Why? Because even though I’d been patting myself on the back Saturday evening – I’d picked up a few dollar items from Target days earlier in order to make modest Easter baskets for both Lily and Neve – the girls awoke on Sunday morning, and after seeing the baskets, Lily excitedly said, “We have to find the eggs the Easter Bunny hid!”
A stomach-plummeting, “oh, sh*t” parenting moment, to say the least.
“Uh, I don’t know,” I said, looking across the kitchen at Joe, who grimaced. “I don’t think I’ve seen any eggs this morning. Maybe the Easter Bunny hasn’t had the chance to hide eggs here yet. He’s got lots and lots of baskets to deliver.”
Lily looked puzzled, and I understood why. Not the best quick-on-your-feet explanation, Mom.
But because we’re an interfaith family, we’d just celebrated Passover with Joe’s family; plus, we’d learned Saturday morning that Joe’s 96 year old grandmother had died in the night; and while in previous years, we’ve gone to Joe’s sister’s place (home to another interfaith family) for an outdoor egg hunt at midday, Lily’s only four years old, so I thought she wouldn’t necessarily remember this.

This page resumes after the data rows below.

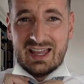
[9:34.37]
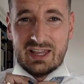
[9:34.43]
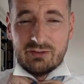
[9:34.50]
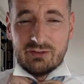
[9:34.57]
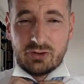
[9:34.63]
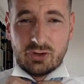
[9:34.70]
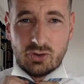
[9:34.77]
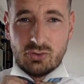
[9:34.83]

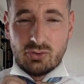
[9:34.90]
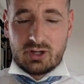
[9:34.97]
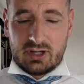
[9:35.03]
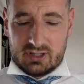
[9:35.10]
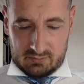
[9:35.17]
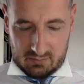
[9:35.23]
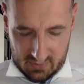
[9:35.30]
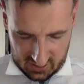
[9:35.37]
If you
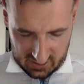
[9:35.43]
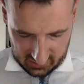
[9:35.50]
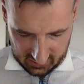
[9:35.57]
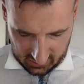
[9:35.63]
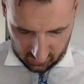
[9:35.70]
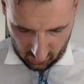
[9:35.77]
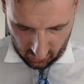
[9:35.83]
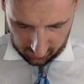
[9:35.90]
can make
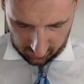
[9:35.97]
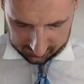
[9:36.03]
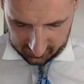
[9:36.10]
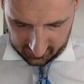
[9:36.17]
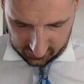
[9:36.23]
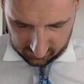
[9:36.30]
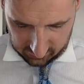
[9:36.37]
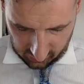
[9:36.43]
a knot
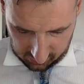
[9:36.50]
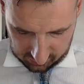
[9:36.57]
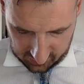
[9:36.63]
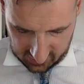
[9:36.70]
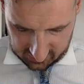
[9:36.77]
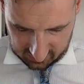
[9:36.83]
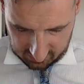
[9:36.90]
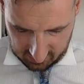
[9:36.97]
and you don't
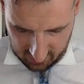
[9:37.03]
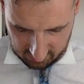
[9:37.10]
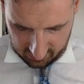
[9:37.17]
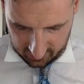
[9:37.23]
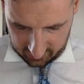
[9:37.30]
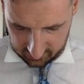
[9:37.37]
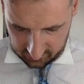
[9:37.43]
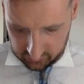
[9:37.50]
need a
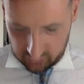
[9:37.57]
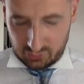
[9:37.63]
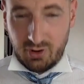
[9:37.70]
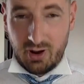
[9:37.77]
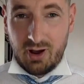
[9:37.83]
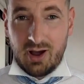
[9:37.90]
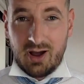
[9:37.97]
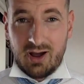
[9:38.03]
mirror,
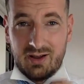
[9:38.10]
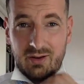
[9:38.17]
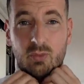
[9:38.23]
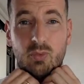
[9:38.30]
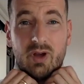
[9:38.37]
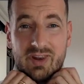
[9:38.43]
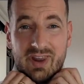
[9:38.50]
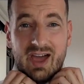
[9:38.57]
you are a
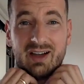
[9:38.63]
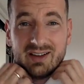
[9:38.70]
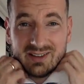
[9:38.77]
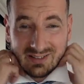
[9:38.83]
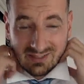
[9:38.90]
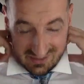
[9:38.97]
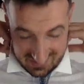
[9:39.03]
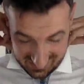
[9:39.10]
winner,
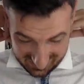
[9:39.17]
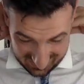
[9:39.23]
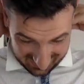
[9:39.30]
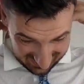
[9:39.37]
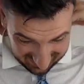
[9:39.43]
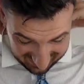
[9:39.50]
right?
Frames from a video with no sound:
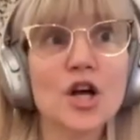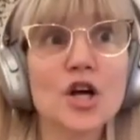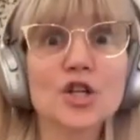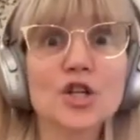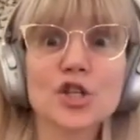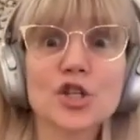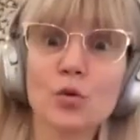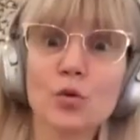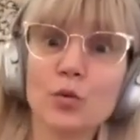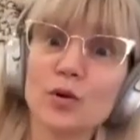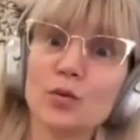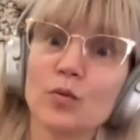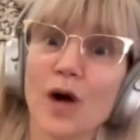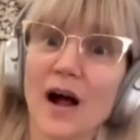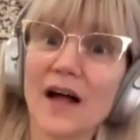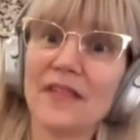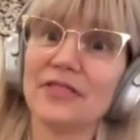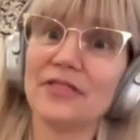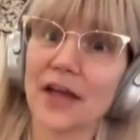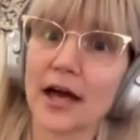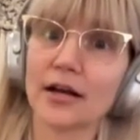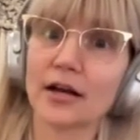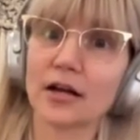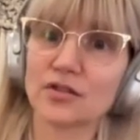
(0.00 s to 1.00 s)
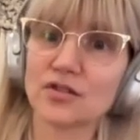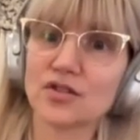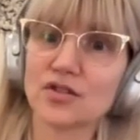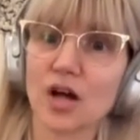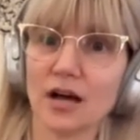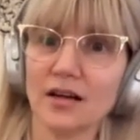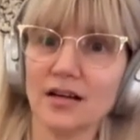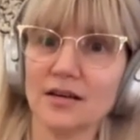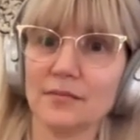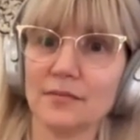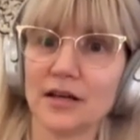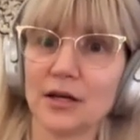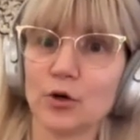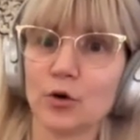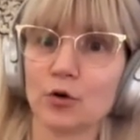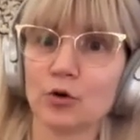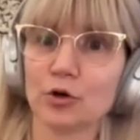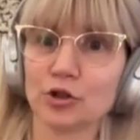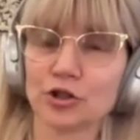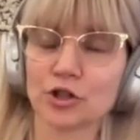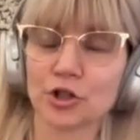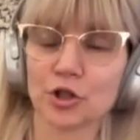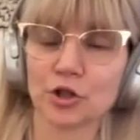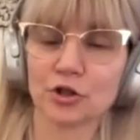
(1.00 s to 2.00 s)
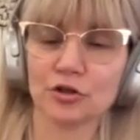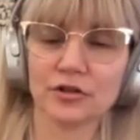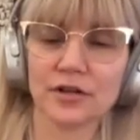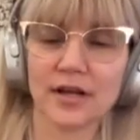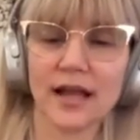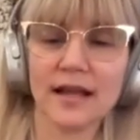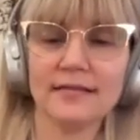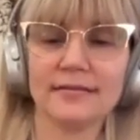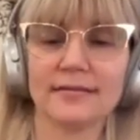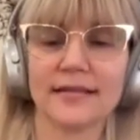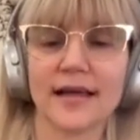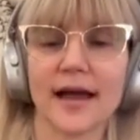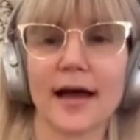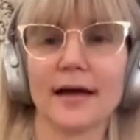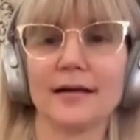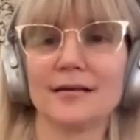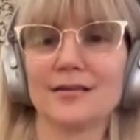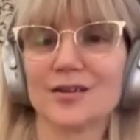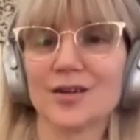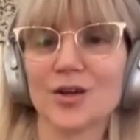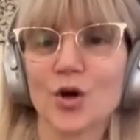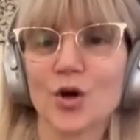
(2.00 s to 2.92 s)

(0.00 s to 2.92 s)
So we want that autonomy in order to create that.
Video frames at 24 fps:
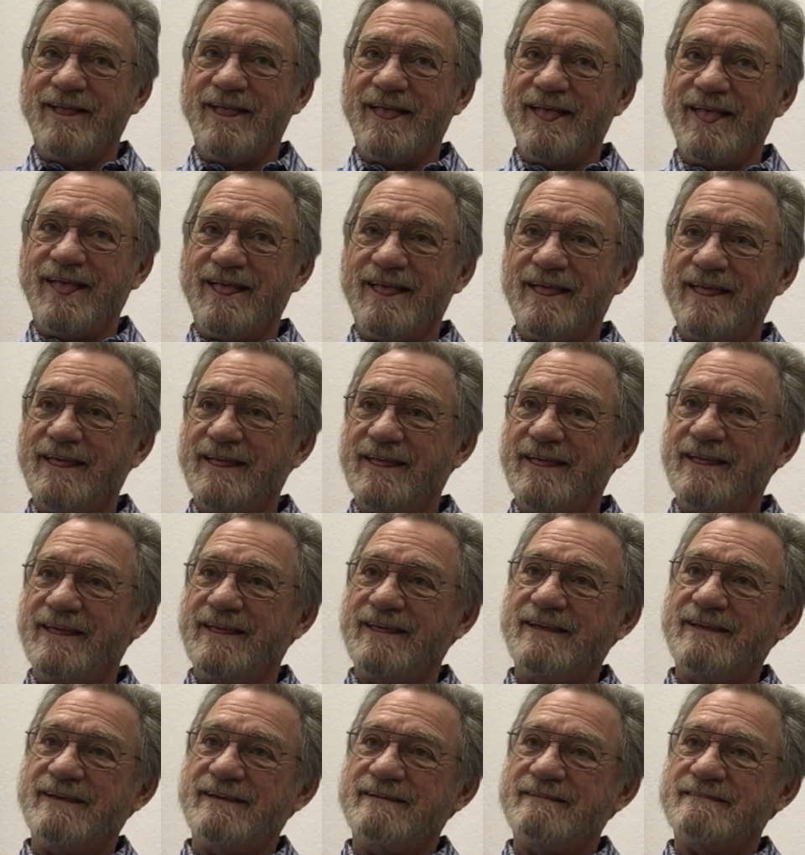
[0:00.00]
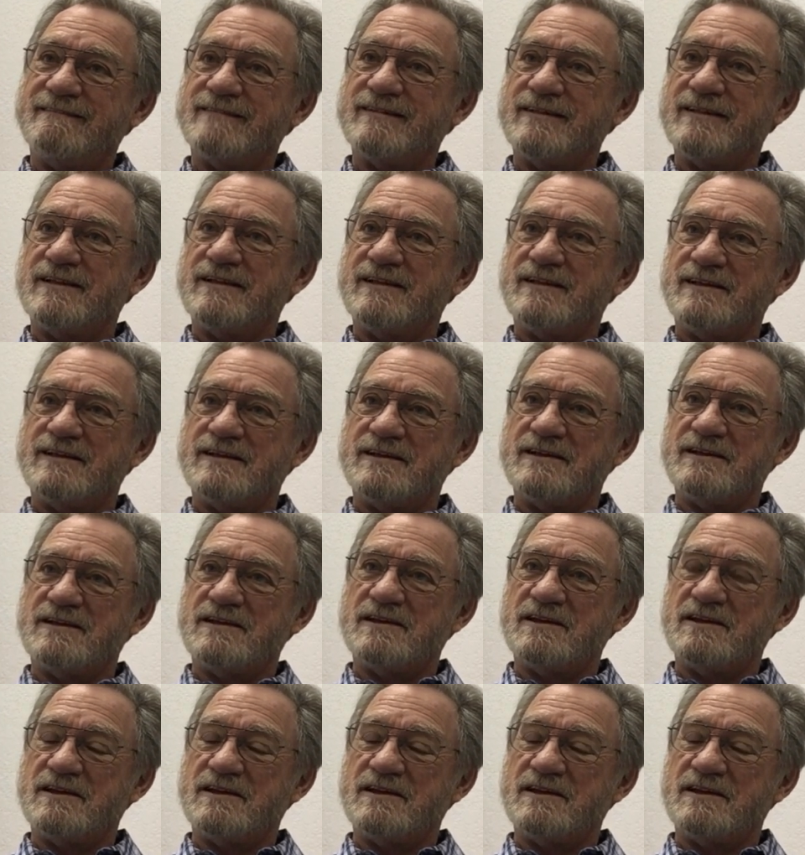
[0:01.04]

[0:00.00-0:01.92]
Nobody speaks.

And I don’t think she did. Instead, what I think what happened was that Lily’s preschool likely class read stories about the Easter Bunny – they may have even had an egg hunt in her class, for all I know – and this built up an expectation in her mind that I wasn’t exposed to. (A recent viral blog post about how out-of-control some of the more minor holiday celebrations have gotten is definitely worth a read.)
So on Sunday, when Joe went grocery shopping with Neve, he picked up a pack of plastic eggs and some Easter candy. But after we got the kids to bed, and did all the things that needed to get done, we dragged ourselves into bed, at which point I said, “Crap. We didn’t do the eggs.”
“Just do them tomorrow, before picking up the kids,” said Joe, yawning.
I felt guilty, thinking Lily might wake up disappointed again, but I couldn’t muster the energy to get up, go out to Joe’s car to get the eggs and candy out, assemble them, and hide them with a flashlight. I just didn’t have it in me.
And sure enough, Lily woke Monday morning and asked, “Can we look for eggs?”
While silently lashing myself as the world’s worst, childhood-joy-killing mother, I again mumbled through excuses, assuming the role of apologist for the world’s most deadbeat Easter Bunny.
“No, I don’t think he’s come yet. But I’m pretty sure he’ll come today. He’s just got a lot of places to go, so he must be running late.”
That’s ME AND DADDY, I thought as I said this. We’re the ones with too much to do and not enough time. And my gentle excuses to Lily started to assume a defensive tone.
“The Easter Bunny tries his very best, but we have to be patient.”
I pictured Lily going to preschool and talking with her classmates, who would all tell her that THEY’D had eggs to find.
In parenting, it’s inevitable that things sometimes fall through the cracks. Hell, two of my nieces had celebrated their birthday weeks earlier, and I’d JUST gotten their cards and gifts into the mail. Lately, I’ve begun to feel this perpetual sense of breathlessness – like both Joe and I are hanging on by our fingernails, both professionally and personally, every hour of every day. I’m not one who, by nature, rushes to cut corners, and yet I find myself doing nothing but lately, just to stay afloat and make sure everyone’s taken care of. So I have to keep forgiving myself and cut myself some slack, since the best I can do is, in fact, the best I can do.
Which is why, after work on Monday, when Easter was already becoming a thing of the past, I rushed around placing bright green, pink, purple, blue and yellow eggs around the yard.
Once Lily spotted one on the walk home, she excitedly gathered them, and then said, “The Easter Bunny didn’t hide them very much.”
I rolled my eyes. Really? Now we’re disappointed that the hunt wasn’t more difficult? Come on. Let’s give the overworked Easter Bunny a little bit of a break.
“Did you have fun finding them?” I asked. “Even if it was easy?
“Well, I think that’s what the Easter Bunny is going for.”
Indeed. I have it on good authority. The Easter Bunny and I are tight like that.